• EXERCISE BRIEF:
Would you restate every entry below word for word? Leave out the pictures.

• INPUT:
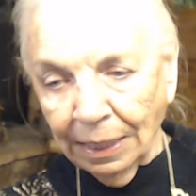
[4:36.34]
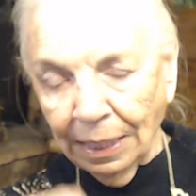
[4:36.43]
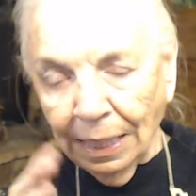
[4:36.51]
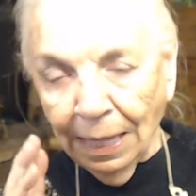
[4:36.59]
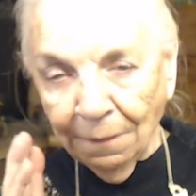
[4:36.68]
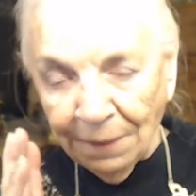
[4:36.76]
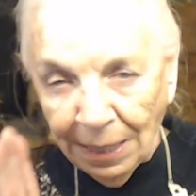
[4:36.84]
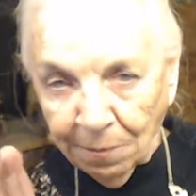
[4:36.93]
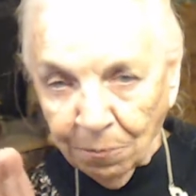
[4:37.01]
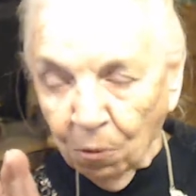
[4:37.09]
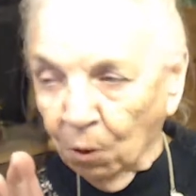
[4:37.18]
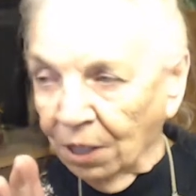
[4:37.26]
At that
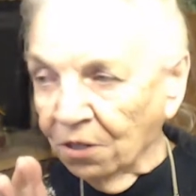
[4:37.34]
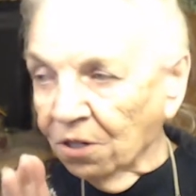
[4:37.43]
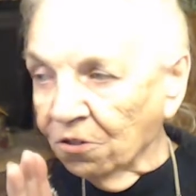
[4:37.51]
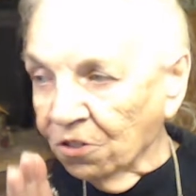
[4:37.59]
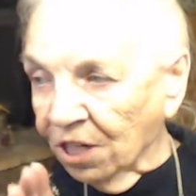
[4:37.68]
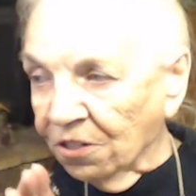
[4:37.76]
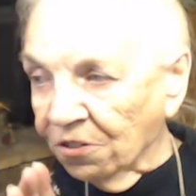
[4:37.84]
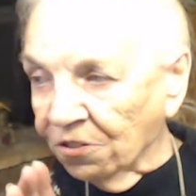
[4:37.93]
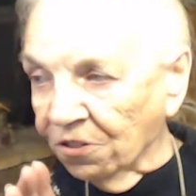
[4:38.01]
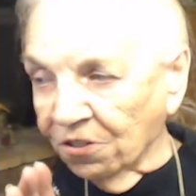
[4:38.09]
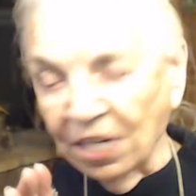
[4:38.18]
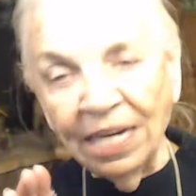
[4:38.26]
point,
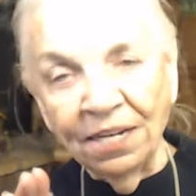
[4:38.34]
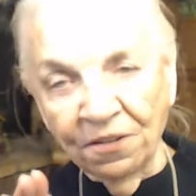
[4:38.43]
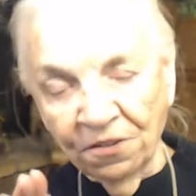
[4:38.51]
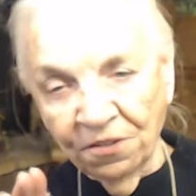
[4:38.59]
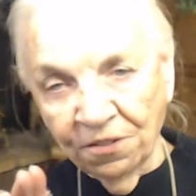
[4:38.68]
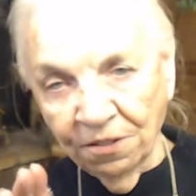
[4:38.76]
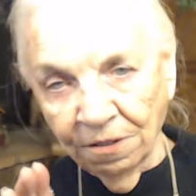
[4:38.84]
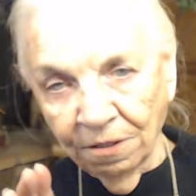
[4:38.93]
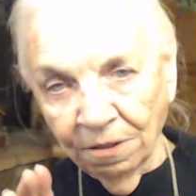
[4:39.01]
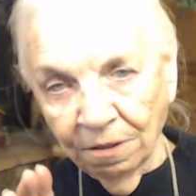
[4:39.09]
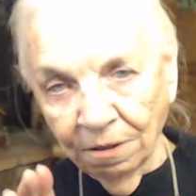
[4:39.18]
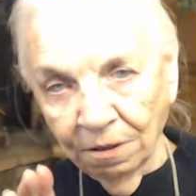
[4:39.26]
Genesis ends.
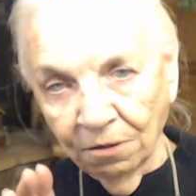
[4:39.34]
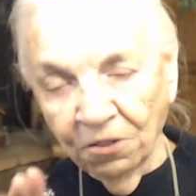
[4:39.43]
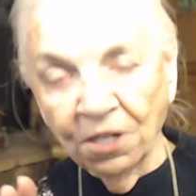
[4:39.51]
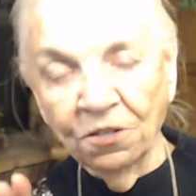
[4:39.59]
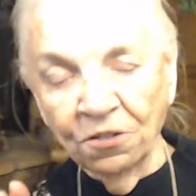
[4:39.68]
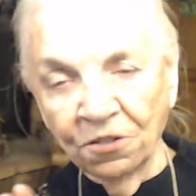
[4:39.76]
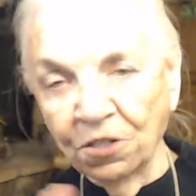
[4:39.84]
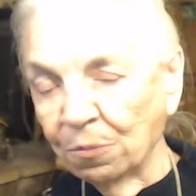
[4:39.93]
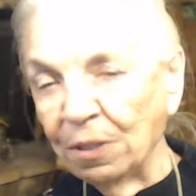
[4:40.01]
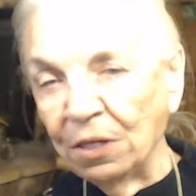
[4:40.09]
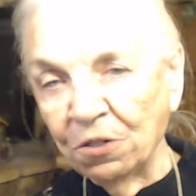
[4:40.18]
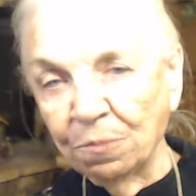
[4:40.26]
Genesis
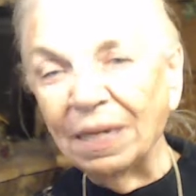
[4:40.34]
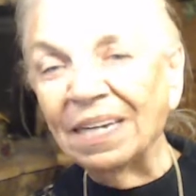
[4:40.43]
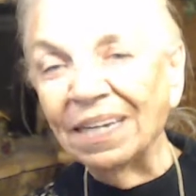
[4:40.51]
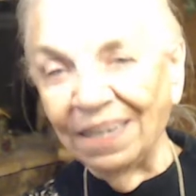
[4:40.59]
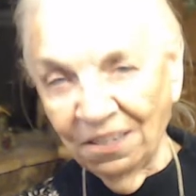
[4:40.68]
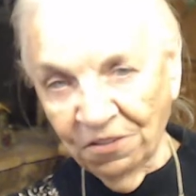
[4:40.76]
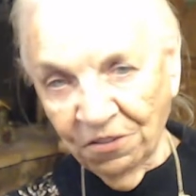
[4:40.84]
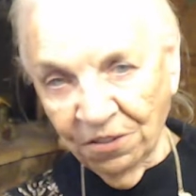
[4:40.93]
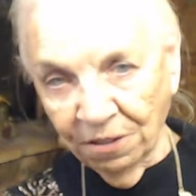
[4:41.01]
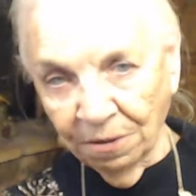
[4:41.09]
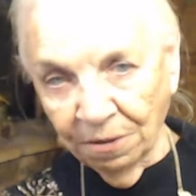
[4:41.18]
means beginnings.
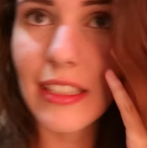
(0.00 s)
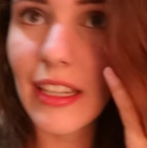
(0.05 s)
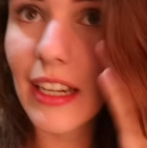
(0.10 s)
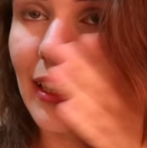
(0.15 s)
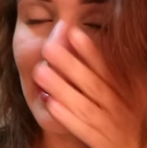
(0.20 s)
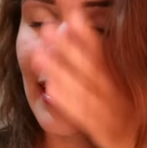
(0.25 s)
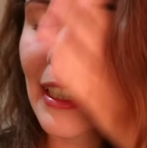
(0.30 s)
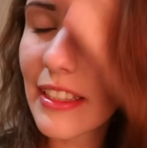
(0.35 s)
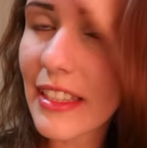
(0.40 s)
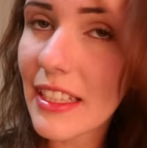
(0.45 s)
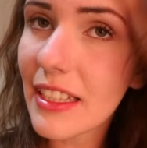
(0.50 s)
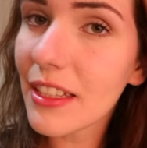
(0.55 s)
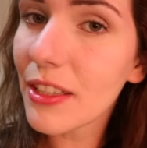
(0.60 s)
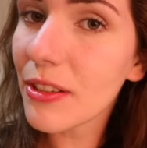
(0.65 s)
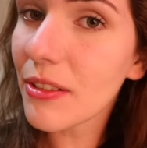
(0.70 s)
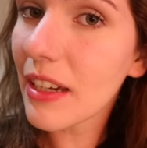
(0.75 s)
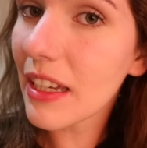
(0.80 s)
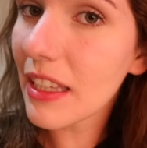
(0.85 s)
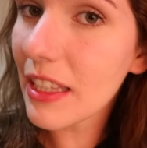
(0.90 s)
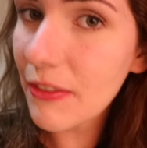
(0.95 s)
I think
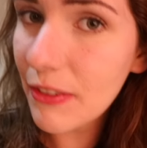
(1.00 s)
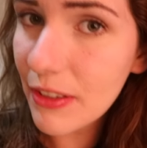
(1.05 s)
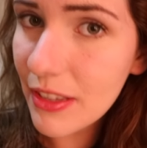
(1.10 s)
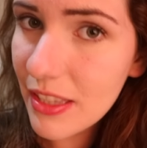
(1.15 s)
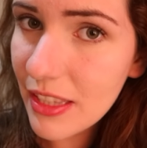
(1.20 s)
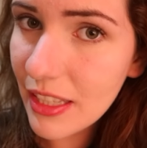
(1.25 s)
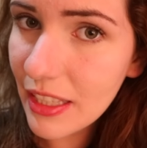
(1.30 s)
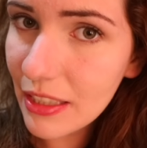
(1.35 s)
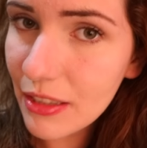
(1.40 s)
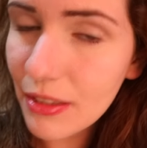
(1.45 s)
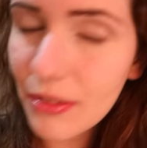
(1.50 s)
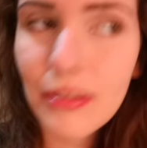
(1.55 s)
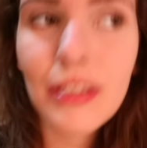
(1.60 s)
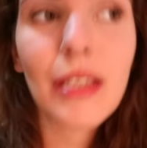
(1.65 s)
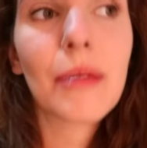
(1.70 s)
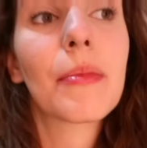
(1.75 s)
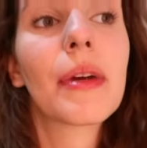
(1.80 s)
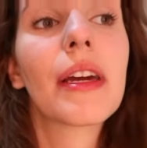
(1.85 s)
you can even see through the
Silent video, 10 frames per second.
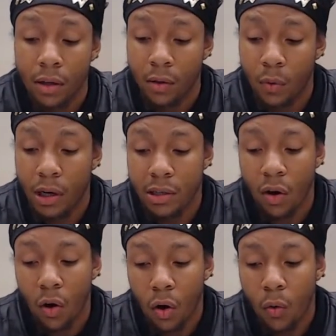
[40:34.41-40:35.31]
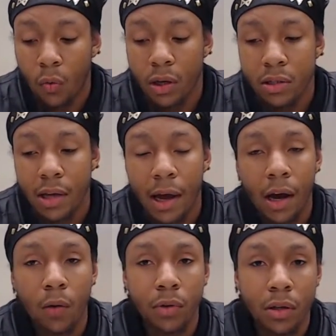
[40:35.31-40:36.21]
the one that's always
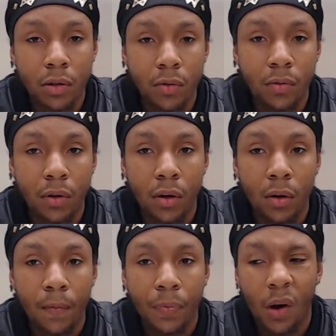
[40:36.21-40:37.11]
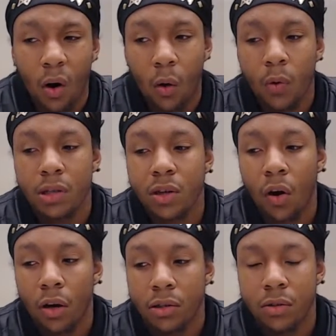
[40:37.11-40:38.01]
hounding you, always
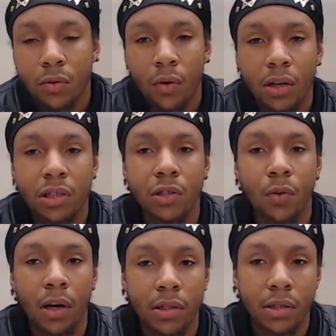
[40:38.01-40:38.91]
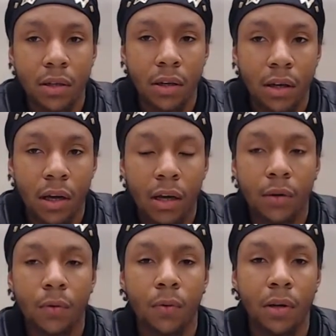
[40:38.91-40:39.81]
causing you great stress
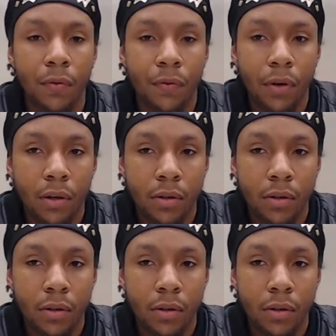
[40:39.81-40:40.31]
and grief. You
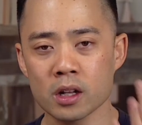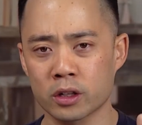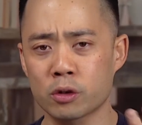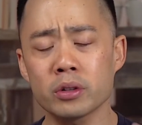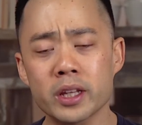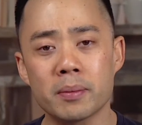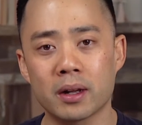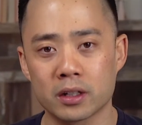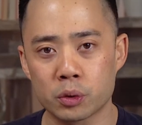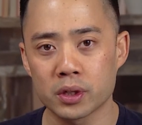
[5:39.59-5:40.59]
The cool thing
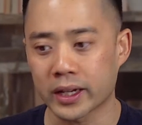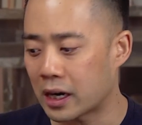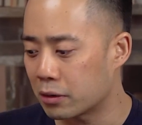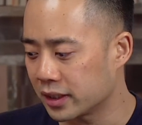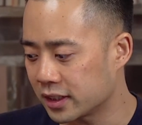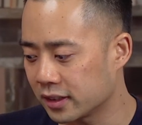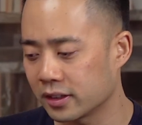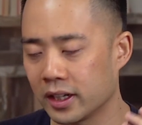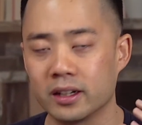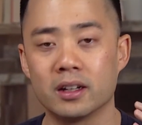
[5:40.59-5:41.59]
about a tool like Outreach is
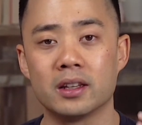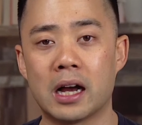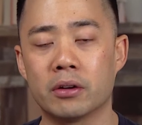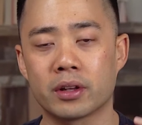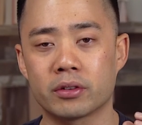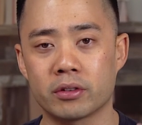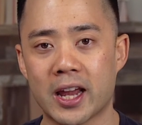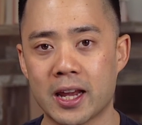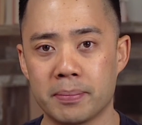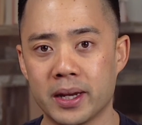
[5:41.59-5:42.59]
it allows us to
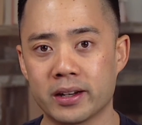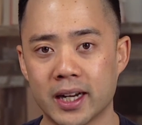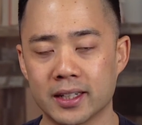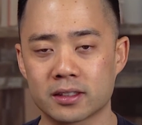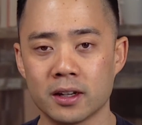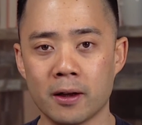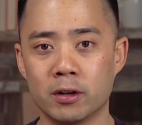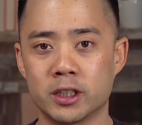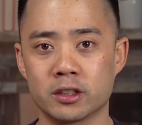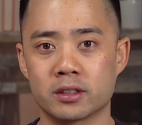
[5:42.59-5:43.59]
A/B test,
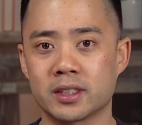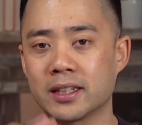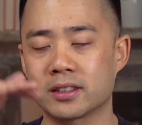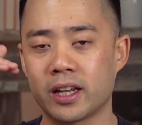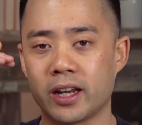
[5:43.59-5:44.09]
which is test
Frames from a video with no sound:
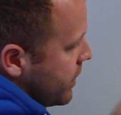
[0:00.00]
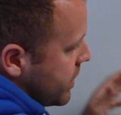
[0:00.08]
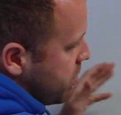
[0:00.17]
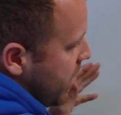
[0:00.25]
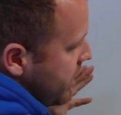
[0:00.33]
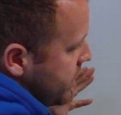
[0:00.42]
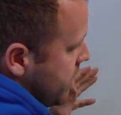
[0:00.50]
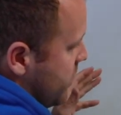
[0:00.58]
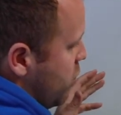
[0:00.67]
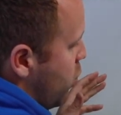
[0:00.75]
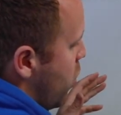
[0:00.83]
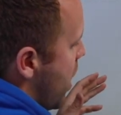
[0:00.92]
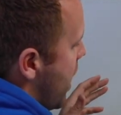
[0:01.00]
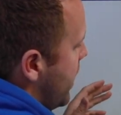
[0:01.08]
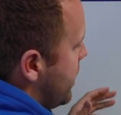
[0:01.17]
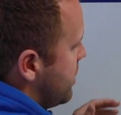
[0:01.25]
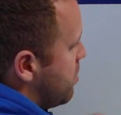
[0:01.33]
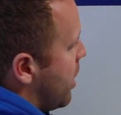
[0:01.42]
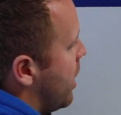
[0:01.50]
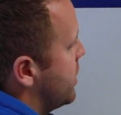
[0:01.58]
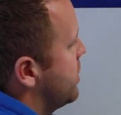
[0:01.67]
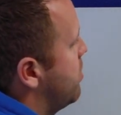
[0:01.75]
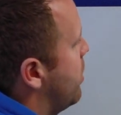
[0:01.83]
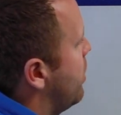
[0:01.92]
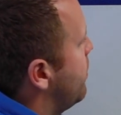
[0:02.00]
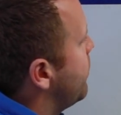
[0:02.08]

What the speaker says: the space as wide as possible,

• OUTPUT OF THE EXERCISE:
[4:36.34]
[4:36.43]
[4:36.51]
[4:36.59]
[4:36.68]
[4:36.76]
[4:36.84]
[4:36.93]
[4:37.01]
[4:37.09]
[4:37.18]
[4:37.26]
At that
[4:37.34]
[4:37.43]
[4:37.51]
[4:37.59]
[4:37.68]
[4:37.76]
[4:37.84]
[4:37.93]
[4:38.01]
[4:38.09]
[4:38.18]
[4:38.26]
point,
[4:38.34]
[4:38.43]
[4:38.51]
[4:38.59]
[4:38.68]
[4:38.76]
[4:38.84]
[4:38.93]
[4:39.01]
[4:39.09]
[4:39.18]
[4:39.26]
Genesis ends.
[4:39.34]
[4:39.43]
[4:39.51]
[4:39.59]
[4:39.68]
[4:39.76]
[4:39.84]
[4:39.93]
[4:40.01]
[4:40.09]
[4:40.18]
[4:40.26]
Genesis
[4:40.34]
[4:40.43]
[4:40.51]
[4:40.59]
[4:40.68]
[4:40.76]
[4:40.84]
[4:40.93]
[4:41.01]
[4:41.09]
[4:41.18]
means beginnings.
(0.00 s)
(0.05 s)
(0.10 s)
(0.15 s)
(0.20 s)
(0.25 s)
(0.30 s)
(0.35 s)
(0.40 s)
(0.45 s)
(0.50 s)
(0.55 s)
(0.60 s)
(0.65 s)
(0.70 s)
(0.75 s)
(0.80 s)
(0.85 s)
(0.90 s)
(0.95 s)
I think
(1.00 s)
(1.05 s)
(1.10 s)
(1.15 s)
(1.20 s)
(1.25 s)
(1.30 s)
(1.35 s)
(1.40 s)
(1.45 s)
(1.50 s)
(1.55 s)
(1.60 s)
(1.65 s)
(1.70 s)
(1.75 s)
(1.80 s)
(1.85 s)
you can even see through the
Silent video, 10 frames per second.
[40:34.41-40:35.31]
[40:35.31-40:36.21]
the one that's always
[40:36.21-40:37.11]
[40:37.11-40:38.01]
hounding you, always
[40:38.01-40:38.91]
[40:38.91-40:39.81]
causing you great stress
[40:39.81-40:40.31]
and grief. You
[5:39.59-5:40.59]
The cool thing
[5:40.59-5:41.59]
about a tool like Outreach is
[5:41.59-5:42.59]
it allows us to
[5:42.59-5:43.59]
A/B test,
[5:43.59-5:44.09]
which is test
Frames from a video with no sound:
[0:00.00]
[0:00.08]
[0:00.17]
[0:00.25]
[0:00.33]
[0:00.42]
[0:00.50]
[0:00.58]
[0:00.67]
[0:00.75]
[0:00.83]
[0:00.92]
[0:01.00]
[0:01.08]
[0:01.17]
[0:01.25]
[0:01.33]
[0:01.42]
[0:01.50]
[0:01.58]
[0:01.67]
[0:01.75]
[0:01.83]
[0:01.92]
[0:02.00]
[0:02.08]

What the speaker says: the space as wide as possible,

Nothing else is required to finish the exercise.